According to a security report released by Yahoo, if you had a Yahoo account in 2013, it was most likely hacked, and if you are still using the account, you must secure your email account by taking the necessary steps.
As per the report, around 3 billion accounts were compromised and the hackers were able to find usernames and passwords for a large number of email accounts.
If you have a Yahoo mail account, you should immediately change the password.
Here are some additional security tips you need to follow to secure a Yahoo account.
Avoid reusing passwords
With so many password management solutions easily available, it makes no sense to reuse passwords across different mail accounts and websites. You need to follow a policy of creating a unique and complex password for every mail account, including your Yahoo account. If you are having trouble remembering passwords, you can use passphrases. For example, you can use a phrase you like and include some numbers and punctuation marks in it.
According to a report published by Yahoo, the company had detected a security breach back in 2013 when they stored the passwords in the form of MD5 hashes that can be easily cracked. If you haven’t changed your Yahoo email account password for a long time, you should change the password immediately and also review the security of your email account.
There is a possibility hackers have already hacked your account and had enough time to steal sensitive data.

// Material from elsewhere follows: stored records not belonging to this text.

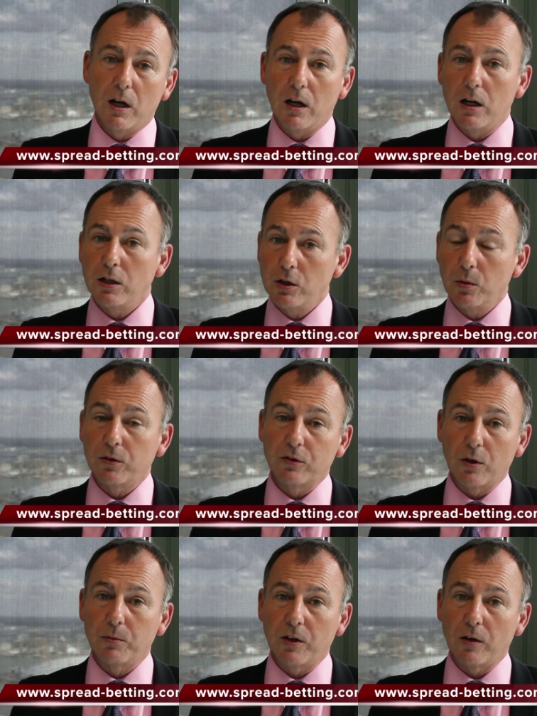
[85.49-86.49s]
uh, you are
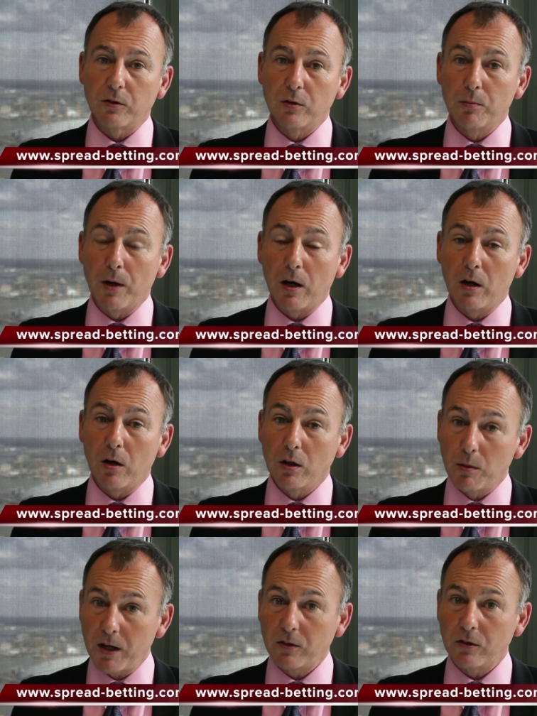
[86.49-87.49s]
stopped out on the, uh,
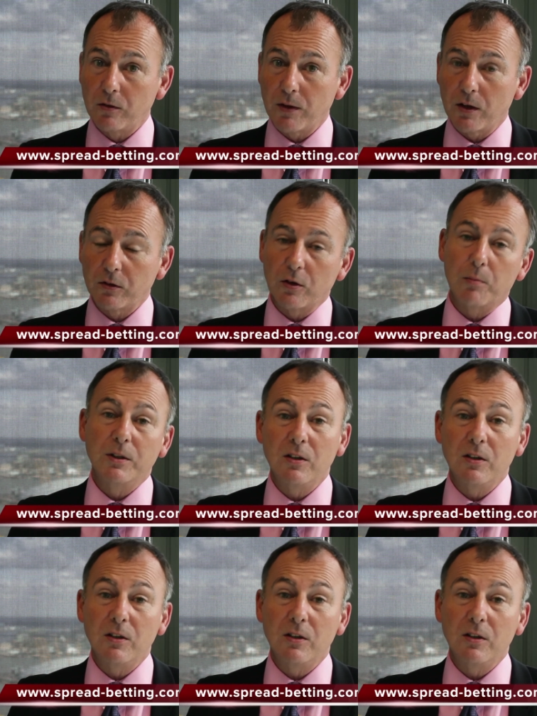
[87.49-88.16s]
on the basis of that stop,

So without any further delay, change your Yahoo account password to secure your email account.
Secure your account with two-step verification
Today almost every email service provider, including Yahoo, offers two-step verification for accounts. The two-step verification requires the user to enter the OTP code sent by the email service provider. The OTP code is sent to the mobile number registered with your Yahoo account. If you haven’t linked your phone number with your Yahoo account, do so now and activate the two-step verification to secure your Yahoo account.
Yahoo has gone a step further and has completely done away with the use of passwords to access your account. The company has introduced a new feature “Account Key” that requires sign-in approval via phone notifications. The two-step verification is an additional layer of security which will protect unauthorized access to your email account even if the hacker steals the password.
Don’t save unnecessary emails
Since email service providers provide around 1GB or more space to email users, space is no longer a problem. However, this feature puts your email account at risk in another way.
Because we usually no longer delete unnecessary emails, it is easier for hackers to doscover which other accounts are linked to your Yahoo email account. They can easily find out information about other email accounts or other user accounts by searching for emails related to sign-up or notification emails that include important information.
Besides gathering information about different mail and other user accounts, the hackers can also uncover the pattern you use for creating account names or usernames.
With this in mind it is important to consider cleaning up your inbox. Delete all unnecessary emails like sign-up emails, password reset emails and other notification emails in order to make your Yahoo account more secure.
Check your mail forward settings
Email forwarding is generally a “set and forget it” setting. Since the setting is buried inside mail settings menu, we only access it when we need to set new email forwarding settings.
Hackers are aware of this behavior and can exploit it to get access to your emails without your knowledge. They only need to gain access to your Yahoo email account once and set up a mail forwarding rule so that important emails are automatically forwarded to their email account. This also works in their favor as you will never get information about suspicious log-in attempts from unrecognized locations or IP addresses.
It is very important to check your email forwarding settings immediately to ensure hackers have not exploited this option. If you see any suspicious or unrecognized email forwarding rule set, delete the rule immediately. Also, make it a habit to periodically check your email forwarding settings for any suspicious activity.
Check reply-to settings
The Reply-to settings can also be exploited by the hacker to get access to sensitive emails and information. After hacking your email account, hackers can easily change the reply-to settings so that people replying to your emails will reply to hackers instead. The hacker can make subtle changes in the email address that are hard to notice at a glance. The risk in reply-to email is higher as the hacker can also change the display name to your known contacts to hide the email address.
Change your security questions and answers
Remember security question plays an important role in “forgot password” procedure. It is necessary so you can easily remember the answer by looking at the question, but at the same time the question must be hard enough to prevent others from guessing the answer.
Most sites ask you to set security questions and answers. Use this option to your advantage by asking tough questions and the answers that would be extremely hard to guess.
You should change the security question to ensure it is
- Not easily guessed or searched
- Is simple yet definitive
- Doesn’t change over time
- Is memorable
Phishing is followed by breaches
Generally phishing attempts will come in quick succession after security breaches such as that experienced by Yahoo. Hackers are known to send security notifications that contain instructions to download malware on your computer. These malicious tools can then direct users to malicious websites where you are required to key in additional information under the guise of additional verification.
Be sure to check the source of such notification emails that request you to download some security tool. Yahoo users can easily recognize genuine emails from the service provider. These notifications emails can be easily recognized in Yahoo mail interface and it is marked by purple Y! Icon. Email service providers don’t ask users to enter additional information on third-party pages. So be selective when sharing information on external links.
The security tips above will help secure your Yahoo account. You should change your password periodically to ensure you maintain this security.